EXCERPTED DATA -

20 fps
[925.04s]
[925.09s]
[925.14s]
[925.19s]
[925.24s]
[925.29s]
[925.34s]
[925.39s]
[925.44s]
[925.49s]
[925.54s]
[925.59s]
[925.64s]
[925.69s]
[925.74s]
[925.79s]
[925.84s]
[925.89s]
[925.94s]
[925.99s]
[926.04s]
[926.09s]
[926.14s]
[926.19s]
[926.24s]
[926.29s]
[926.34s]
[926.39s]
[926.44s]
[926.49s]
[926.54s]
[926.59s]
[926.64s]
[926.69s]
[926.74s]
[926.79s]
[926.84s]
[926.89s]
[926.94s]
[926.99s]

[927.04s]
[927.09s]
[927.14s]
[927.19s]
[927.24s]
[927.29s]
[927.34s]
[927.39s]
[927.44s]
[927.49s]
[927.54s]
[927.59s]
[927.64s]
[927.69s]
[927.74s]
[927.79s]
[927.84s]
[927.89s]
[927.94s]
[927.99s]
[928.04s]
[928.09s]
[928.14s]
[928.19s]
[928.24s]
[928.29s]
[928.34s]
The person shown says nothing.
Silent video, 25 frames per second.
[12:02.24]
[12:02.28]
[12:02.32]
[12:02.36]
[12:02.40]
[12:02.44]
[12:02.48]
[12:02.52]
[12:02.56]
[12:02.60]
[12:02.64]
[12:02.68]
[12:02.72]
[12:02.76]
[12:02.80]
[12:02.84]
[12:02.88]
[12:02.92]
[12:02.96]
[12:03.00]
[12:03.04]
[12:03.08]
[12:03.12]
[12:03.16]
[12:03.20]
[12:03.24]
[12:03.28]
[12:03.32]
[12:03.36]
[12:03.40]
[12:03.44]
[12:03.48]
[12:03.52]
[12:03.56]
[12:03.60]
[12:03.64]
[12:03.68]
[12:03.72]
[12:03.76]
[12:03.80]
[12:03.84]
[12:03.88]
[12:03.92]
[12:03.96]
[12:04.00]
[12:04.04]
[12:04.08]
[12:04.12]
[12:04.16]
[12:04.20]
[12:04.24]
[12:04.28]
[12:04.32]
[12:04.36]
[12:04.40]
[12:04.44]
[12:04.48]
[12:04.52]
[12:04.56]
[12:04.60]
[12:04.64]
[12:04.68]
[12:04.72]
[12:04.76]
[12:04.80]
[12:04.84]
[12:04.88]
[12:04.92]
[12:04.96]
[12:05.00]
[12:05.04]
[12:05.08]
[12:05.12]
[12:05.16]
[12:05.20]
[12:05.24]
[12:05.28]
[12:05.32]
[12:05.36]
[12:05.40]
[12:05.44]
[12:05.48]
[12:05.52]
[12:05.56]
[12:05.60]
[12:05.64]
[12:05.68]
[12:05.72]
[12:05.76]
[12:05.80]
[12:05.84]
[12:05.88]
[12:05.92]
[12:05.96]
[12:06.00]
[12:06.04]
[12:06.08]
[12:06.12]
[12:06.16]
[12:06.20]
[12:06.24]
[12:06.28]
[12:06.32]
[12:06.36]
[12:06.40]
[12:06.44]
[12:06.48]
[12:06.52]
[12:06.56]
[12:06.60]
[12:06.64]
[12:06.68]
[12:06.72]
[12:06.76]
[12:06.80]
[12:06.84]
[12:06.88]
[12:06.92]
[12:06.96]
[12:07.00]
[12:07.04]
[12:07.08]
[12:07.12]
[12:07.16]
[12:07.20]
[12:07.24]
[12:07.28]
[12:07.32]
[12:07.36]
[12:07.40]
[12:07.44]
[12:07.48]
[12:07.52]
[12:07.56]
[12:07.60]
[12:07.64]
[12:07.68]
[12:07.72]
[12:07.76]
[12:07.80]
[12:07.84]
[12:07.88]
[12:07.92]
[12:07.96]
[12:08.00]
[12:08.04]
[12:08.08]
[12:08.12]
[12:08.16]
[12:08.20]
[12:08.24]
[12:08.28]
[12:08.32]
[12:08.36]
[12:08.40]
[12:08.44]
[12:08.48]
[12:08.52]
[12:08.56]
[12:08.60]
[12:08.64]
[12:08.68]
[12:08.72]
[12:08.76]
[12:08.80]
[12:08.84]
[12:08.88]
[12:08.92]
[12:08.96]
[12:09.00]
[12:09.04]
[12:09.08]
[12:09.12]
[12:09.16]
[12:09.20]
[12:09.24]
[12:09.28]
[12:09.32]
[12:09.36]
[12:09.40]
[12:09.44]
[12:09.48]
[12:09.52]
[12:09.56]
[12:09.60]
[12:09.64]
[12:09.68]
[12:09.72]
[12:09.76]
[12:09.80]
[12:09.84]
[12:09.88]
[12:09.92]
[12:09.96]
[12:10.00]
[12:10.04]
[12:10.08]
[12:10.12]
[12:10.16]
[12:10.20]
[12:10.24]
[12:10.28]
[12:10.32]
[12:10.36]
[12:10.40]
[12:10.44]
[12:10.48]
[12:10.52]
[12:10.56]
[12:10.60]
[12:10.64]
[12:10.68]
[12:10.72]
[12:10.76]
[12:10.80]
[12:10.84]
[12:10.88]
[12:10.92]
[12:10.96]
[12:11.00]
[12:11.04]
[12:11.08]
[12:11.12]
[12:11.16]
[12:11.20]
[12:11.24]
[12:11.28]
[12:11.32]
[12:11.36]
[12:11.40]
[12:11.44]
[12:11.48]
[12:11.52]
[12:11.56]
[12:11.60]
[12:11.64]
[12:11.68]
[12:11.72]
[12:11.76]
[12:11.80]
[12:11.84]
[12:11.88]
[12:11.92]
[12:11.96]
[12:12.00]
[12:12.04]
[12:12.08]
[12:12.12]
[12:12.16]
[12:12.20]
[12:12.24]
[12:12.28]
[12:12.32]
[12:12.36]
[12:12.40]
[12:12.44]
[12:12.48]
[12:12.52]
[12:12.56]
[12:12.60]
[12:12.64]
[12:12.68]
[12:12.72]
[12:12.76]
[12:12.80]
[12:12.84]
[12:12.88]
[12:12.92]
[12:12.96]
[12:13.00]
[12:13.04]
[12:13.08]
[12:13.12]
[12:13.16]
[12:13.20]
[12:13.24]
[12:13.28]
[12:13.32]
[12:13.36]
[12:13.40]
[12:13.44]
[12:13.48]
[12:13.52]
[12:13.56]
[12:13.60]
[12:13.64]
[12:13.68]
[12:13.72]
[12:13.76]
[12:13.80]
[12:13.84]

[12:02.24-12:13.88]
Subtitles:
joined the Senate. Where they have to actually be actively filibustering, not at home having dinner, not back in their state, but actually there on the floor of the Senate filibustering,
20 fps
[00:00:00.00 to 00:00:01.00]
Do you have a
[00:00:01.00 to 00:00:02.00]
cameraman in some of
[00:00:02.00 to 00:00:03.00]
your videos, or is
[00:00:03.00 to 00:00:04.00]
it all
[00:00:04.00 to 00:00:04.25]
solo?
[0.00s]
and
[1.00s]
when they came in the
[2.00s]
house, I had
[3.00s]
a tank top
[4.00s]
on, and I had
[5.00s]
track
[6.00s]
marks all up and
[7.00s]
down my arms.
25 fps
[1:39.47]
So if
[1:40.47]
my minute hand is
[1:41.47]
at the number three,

WHAT THE TASK REQUIRES - Could you transcribe the whole listing above without any edits?

REPLY TO THE TASK -
20 fps
[925.04s]
[925.09s]
[925.14s]
[925.19s]
[925.24s]
[925.29s]
[925.34s]
[925.39s]
[925.44s]
[925.49s]
[925.54s]
[925.59s]
[925.64s]
[925.69s]
[925.74s]
[925.79s]
[925.84s]
[925.89s]
[925.94s]
[925.99s]
[926.04s]
[926.09s]
[926.14s]
[926.19s]
[926.24s]
[926.29s]
[926.34s]
[926.39s]
[926.44s]
[926.49s]
[926.54s]
[926.59s]
[926.64s]
[926.69s]
[926.74s]
[926.79s]
[926.84s]
[926.89s]
[926.94s]
[926.99s]

[927.04s]
[927.09s]
[927.14s]
[927.19s]
[927.24s]
[927.29s]
[927.34s]
[927.39s]
[927.44s]
[927.49s]
[927.54s]
[927.59s]
[927.64s]
[927.69s]
[927.74s]
[927.79s]
[927.84s]
[927.89s]
[927.94s]
[927.99s]
[928.04s]
[928.09s]
[928.14s]
[928.19s]
[928.24s]
[928.29s]
[928.34s]
The person shown says nothing.
Silent video, 25 frames per second.
[12:02.24]
[12:02.28]
[12:02.32]
[12:02.36]
[12:02.40]
[12:02.44]
[12:02.48]
[12:02.52]
[12:02.56]
[12:02.60]
[12:02.64]
[12:02.68]
[12:02.72]
[12:02.76]
[12:02.80]
[12:02.84]
[12:02.88]
[12:02.92]
[12:02.96]
[12:03.00]
[12:03.04]
[12:03.08]
[12:03.12]
[12:03.16]
[12:03.20]
[12:03.24]
[12:03.28]
[12:03.32]
[12:03.36]
[12:03.40]
[12:03.44]
[12:03.48]
[12:03.52]
[12:03.56]
[12:03.60]
[12:03.64]
[12:03.68]
[12:03.72]
[12:03.76]
[12:03.80]
[12:03.84]
[12:03.88]
[12:03.92]
[12:03.96]
[12:04.00]
[12:04.04]
[12:04.08]
[12:04.12]
[12:04.16]
[12:04.20]
[12:04.24]
[12:04.28]
[12:04.32]
[12:04.36]
[12:04.40]
[12:04.44]
[12:04.48]
[12:04.52]
[12:04.56]
[12:04.60]
[12:04.64]
[12:04.68]
[12:04.72]
[12:04.76]
[12:04.80]
[12:04.84]
[12:04.88]
[12:04.92]
[12:04.96]
[12:05.00]
[12:05.04]
[12:05.08]
[12:05.12]
[12:05.16]
[12:05.20]
[12:05.24]
[12:05.28]
[12:05.32]
[12:05.36]
[12:05.40]
[12:05.44]
[12:05.48]
[12:05.52]
[12:05.56]
[12:05.60]
[12:05.64]
[12:05.68]
[12:05.72]
[12:05.76]
[12:05.80]
[12:05.84]
[12:05.88]
[12:05.92]
[12:05.96]
[12:06.00]
[12:06.04]
[12:06.08]
[12:06.12]
[12:06.16]
[12:06.20]
[12:06.24]
[12:06.28]
[12:06.32]
[12:06.36]
[12:06.40]
[12:06.44]
[12:06.48]
[12:06.52]
[12:06.56]
[12:06.60]
[12:06.64]
[12:06.68]
[12:06.72]
[12:06.76]
[12:06.80]
[12:06.84]
[12:06.88]
[12:06.92]
[12:06.96]
[12:07.00]
[12:07.04]
[12:07.08]
[12:07.12]
[12:07.16]
[12:07.20]
[12:07.24]
[12:07.28]
[12:07.32]
[12:07.36]
[12:07.40]
[12:07.44]
[12:07.48]
[12:07.52]
[12:07.56]
[12:07.60]
[12:07.64]
[12:07.68]
[12:07.72]
[12:07.76]
[12:07.80]
[12:07.84]
[12:07.88]
[12:07.92]
[12:07.96]
[12:08.00]
[12:08.04]
[12:08.08]
[12:08.12]
[12:08.16]
[12:08.20]
[12:08.24]
[12:08.28]
[12:08.32]
[12:08.36]
[12:08.40]
[12:08.44]
[12:08.48]
[12:08.52]
[12:08.56]
[12:08.60]
[12:08.64]
[12:08.68]
[12:08.72]
[12:08.76]
[12:08.80]
[12:08.84]
[12:08.88]
[12:08.92]
[12:08.96]
[12:09.00]
[12:09.04]
[12:09.08]
[12:09.12]
[12:09.16]
[12:09.20]
[12:09.24]
[12:09.28]
[12:09.32]
[12:09.36]
[12:09.40]
[12:09.44]
[12:09.48]
[12:09.52]
[12:09.56]
[12:09.60]
[12:09.64]
[12:09.68]
[12:09.72]
[12:09.76]
[12:09.80]
[12:09.84]
[12:09.88]
[12:09.92]
[12:09.96]
[12:10.00]
[12:10.04]
[12:10.08]
[12:10.12]
[12:10.16]
[12:10.20]
[12:10.24]
[12:10.28]
[12:10.32]
[12:10.36]
[12:10.40]
[12:10.44]
[12:10.48]
[12:10.52]
[12:10.56]
[12:10.60]
[12:10.64]
[12:10.68]
[12:10.72]
[12:10.76]
[12:10.80]
[12:10.84]
[12:10.88]
[12:10.92]
[12:10.96]
[12:11.00]
[12:11.04]
[12:11.08]
[12:11.12]
[12:11.16]
[12:11.20]
[12:11.24]
[12:11.28]
[12:11.32]
[12:11.36]
[12:11.40]
[12:11.44]
[12:11.48]
[12:11.52]
[12:11.56]
[12:11.60]
[12:11.64]
[12:11.68]
[12:11.72]
[12:11.76]
[12:11.80]
[12:11.84]
[12:11.88]
[12:11.92]
[12:11.96]
[12:12.00]
[12:12.04]
[12:12.08]
[12:12.12]
[12:12.16]
[12:12.20]
[12:12.24]
[12:12.28]
[12:12.32]
[12:12.36]
[12:12.40]
[12:12.44]
[12:12.48]
[12:12.52]
[12:12.56]
[12:12.60]
[12:12.64]
[12:12.68]
[12:12.72]
[12:12.76]
[12:12.80]
[12:12.84]
[12:12.88]
[12:12.92]
[12:12.96]
[12:13.00]
[12:13.04]
[12:13.08]
[12:13.12]
[12:13.16]
[12:13.20]
[12:13.24]
[12:13.28]
[12:13.32]
[12:13.36]
[12:13.40]
[12:13.44]
[12:13.48]
[12:13.52]
[12:13.56]
[12:13.60]
[12:13.64]
[12:13.68]
[12:13.72]
[12:13.76]
[12:13.80]
[12:13.84]

[12:02.24-12:13.88]
Subtitles:
joined the Senate. Where they have to actually be actively filibustering, not at home having dinner, not back in their state, but actually there on the floor of the Senate filibustering,
20 fps
[00:00:00.00 to 00:00:01.00]
Do you have a
[00:00:01.00 to 00:00:02.00]
cameraman in some of
[00:00:02.00 to 00:00:03.00]
your videos, or is
[00:00:03.00 to 00:00:04.00]
it all
[00:00:04.00 to 00:00:04.25]
solo?
[0.00s]
and
[1.00s]
when they came in the
[2.00s]
house, I had
[3.00s]
a tank top
[4.00s]
on, and I had
[5.00s]
track
[6.00s]
marks all up and
[7.00s]
down my arms.
25 fps
[1:39.47]
So if
[1:40.47]
my minute hand is
[1:41.47]
at the number three,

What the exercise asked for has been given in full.